According to the Director General of the Authority, Joe Anokye, authorisations given by the NCA expires hence the need for holders of same to be proactive and renew them in line with the NCA Act.

“When you go for your driver’s licence, there is an expiration date. Some of you travel outside (the country) and you are given five years (visas). Don’t you pay attention to these expiry dates,” Mr Anokye asked in an interview with journalists on the sideline of this year’s World Telecommunications and Information Society Day.

“Every entity that comes to the regulator for authorisation has a finite date……and you certainly have to keep track of the expiry date.
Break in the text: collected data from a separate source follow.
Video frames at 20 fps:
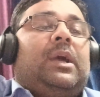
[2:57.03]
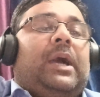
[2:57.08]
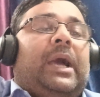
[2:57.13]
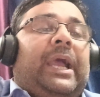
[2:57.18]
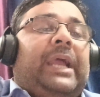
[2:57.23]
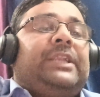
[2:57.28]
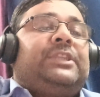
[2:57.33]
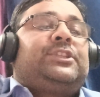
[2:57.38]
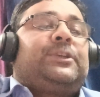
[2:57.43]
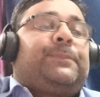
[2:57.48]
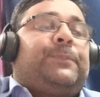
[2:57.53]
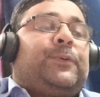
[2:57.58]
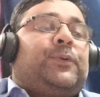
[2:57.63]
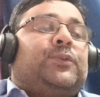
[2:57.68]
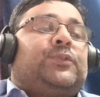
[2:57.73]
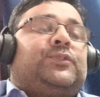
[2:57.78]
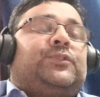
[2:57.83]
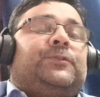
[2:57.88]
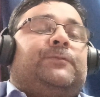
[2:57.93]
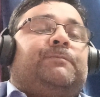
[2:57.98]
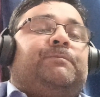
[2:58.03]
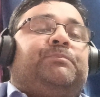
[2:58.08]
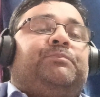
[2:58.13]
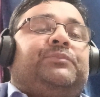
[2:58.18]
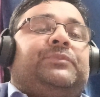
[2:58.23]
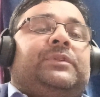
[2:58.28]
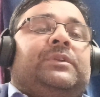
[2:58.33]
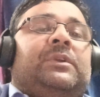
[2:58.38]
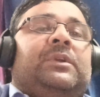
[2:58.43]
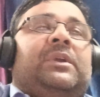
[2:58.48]
and suppose
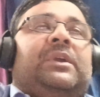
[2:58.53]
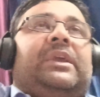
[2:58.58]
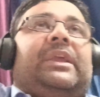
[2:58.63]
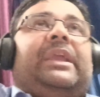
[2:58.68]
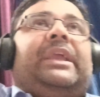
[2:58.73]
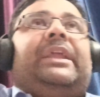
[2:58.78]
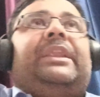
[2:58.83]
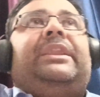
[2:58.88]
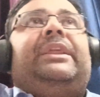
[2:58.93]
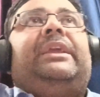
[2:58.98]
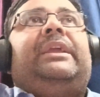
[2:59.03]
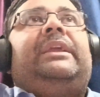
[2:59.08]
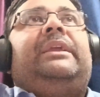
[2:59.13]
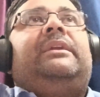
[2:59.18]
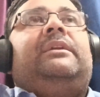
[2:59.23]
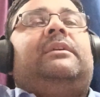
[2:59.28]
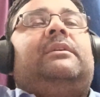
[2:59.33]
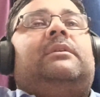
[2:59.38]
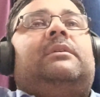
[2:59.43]
any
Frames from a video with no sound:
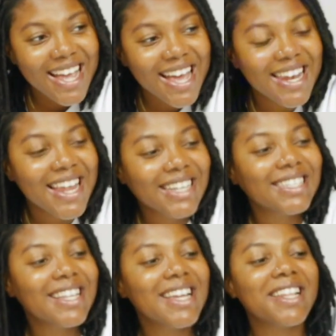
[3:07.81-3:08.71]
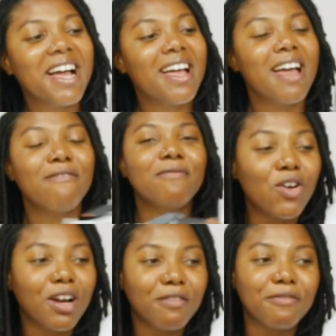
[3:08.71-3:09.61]
And next thing that every
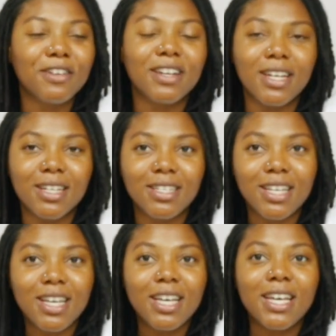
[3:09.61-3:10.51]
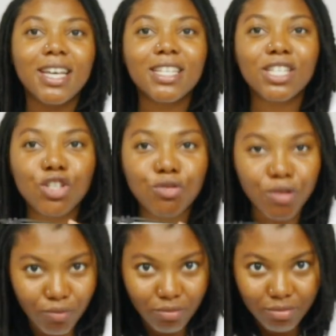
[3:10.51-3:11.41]
videographer needs is a
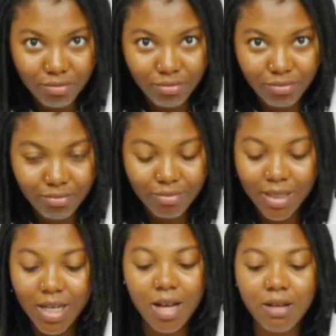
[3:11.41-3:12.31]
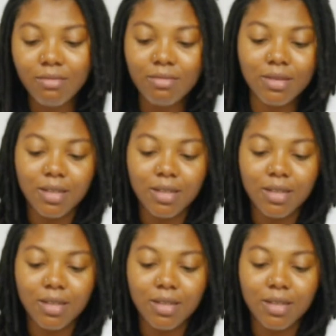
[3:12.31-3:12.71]
drone. Y'all,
All that we are saying is that if you have an authorisation, there is a finite date that is given, and that must be obliged,” he added.

Mr Anokye’s admonishment comes barely a week after the Authority closed down two opposition NDC affiliated radio stations; Radio Gold and Radio XYZ for not having the authorisation to operate several years after their authorisations expired.

Opening the day earlier, Mr Anokye said the NCA had invested heavily in technical monitoring equipment which enables the Authority play its regulatory role and ensure compliance of all required quality of service key performance indicators.

Expressing the NCA’s readiness to work with stakeholders for best telecommunication standards to be attained, Mr Anokye said Ghana would continue to play by the global standards as a member of the International Telecommunications Union (ITU) without fear or favour.

A Deputy Minister of Communications, George Nenyi Andah, admitted that fake phones were on the Ghanaian market and that Ghana would have to go the route of other African countries by disconnecting them because they posed a health threat to consumers.

In this regard, Mr Andah, who doubles as the Member of Parliament for Awutu Senya West, tasked the NCA to liaise with the mobile network operators to determine the level of risk these fake phones, which don’t have International Mobile Equipment Identity (IMEI), posed to the citizenry.

He called on stakeholders to rise in unison to help fight telecommunication related crimes which include broadcasting without authorisation, mobile money fraud, money laundering, SIM box fraud amongst others.

Mr Kwaku Sakyi-Addo, the Board Chairman of the NCA, in a speech on behalf of the Secretary-General of the ITU, Haulin Zhao, called on members to support their respective communications authorities for the digital gap between the served, underserved and unserved to be bridged.

The 2019 World Telecommunications and Information Society Day, the 153 since its inception, was on the theme “Bridging the Standardisation Gap.”

With Ghana, United Nations and the International Telecommunications Union flags hoisted to mark the day, it brought together service providers within the telecoms sector, consumers, security agencies, advocacy groups amongst others.